| WHAT YOU SHOULD DO |
Write the data out again exactly, with no pictures.

-*-*-

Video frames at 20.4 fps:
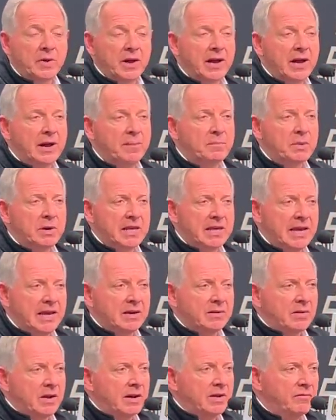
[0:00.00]
But
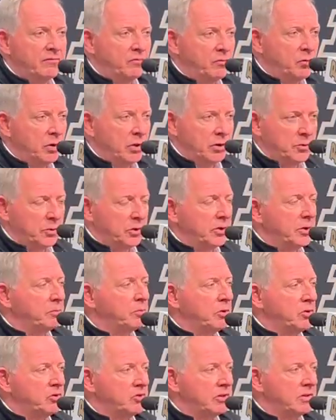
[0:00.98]
again, really, really
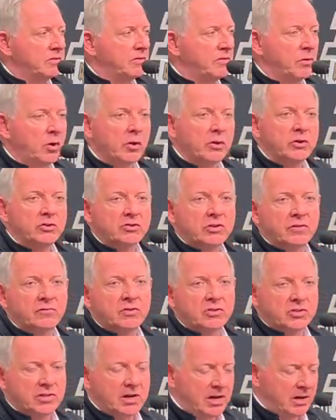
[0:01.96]
appreciative of all that Jeff
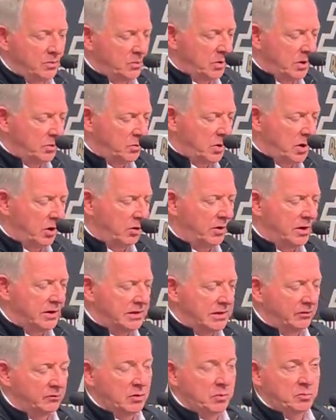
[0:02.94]
has done. We are a
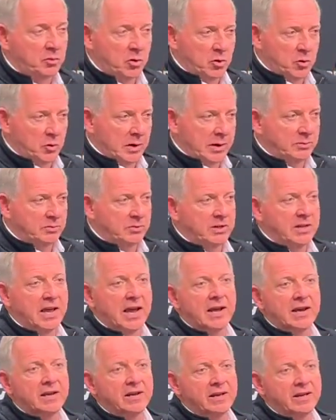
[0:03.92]
different program
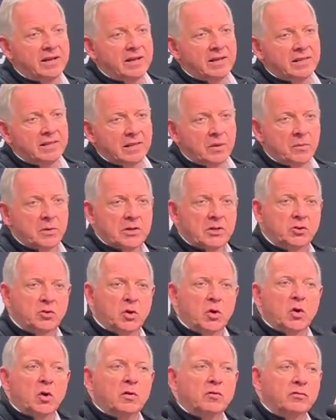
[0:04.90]
today than when he
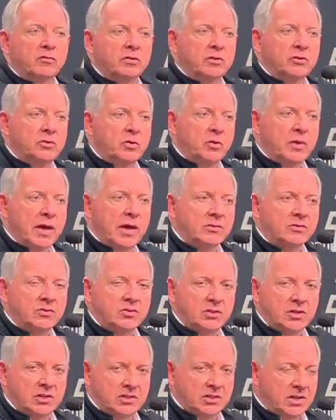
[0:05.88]
took over in
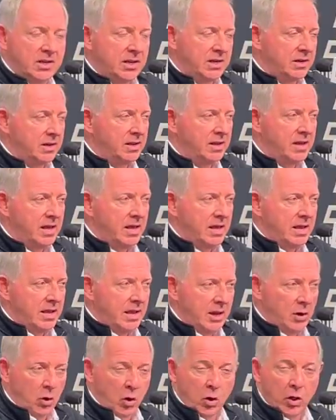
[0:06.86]
2016
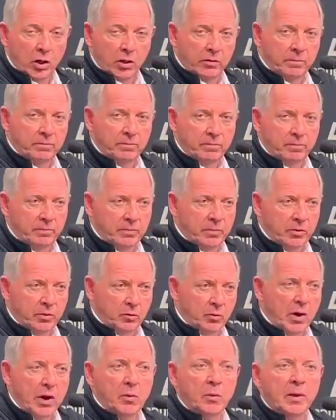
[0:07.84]
in all the
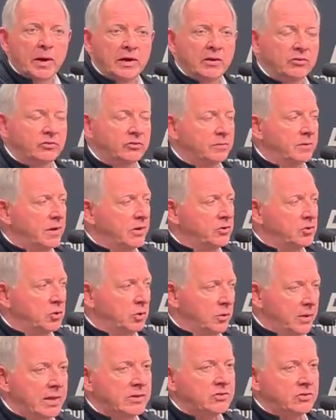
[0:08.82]
right ways. And
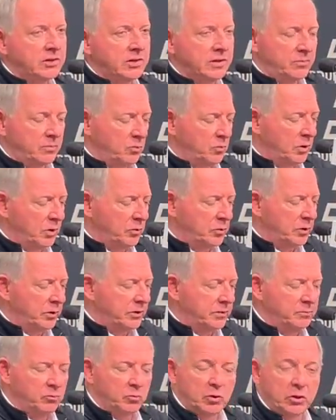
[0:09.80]
so that's a really,
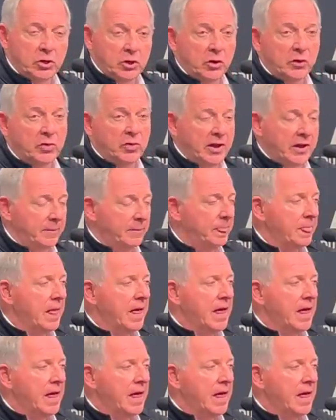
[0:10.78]
really, really good thing.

-*-*-

| EXPECTED ANSWER |
Video frames at 20.4 fps:
[0:00.00]
But
[0:00.98]
again, really, really
[0:01.96]
appreciative of all that Jeff
[0:02.94]
has done. We are a
[0:03.92]
different program
[0:04.90]
today than when he
[0:05.88]
took over in
[0:06.86]
2016
[0:07.84]
in all the
[0:08.82]
right ways. And
[0:09.80]
so that's a really,
[0:10.78]
really, really good thing.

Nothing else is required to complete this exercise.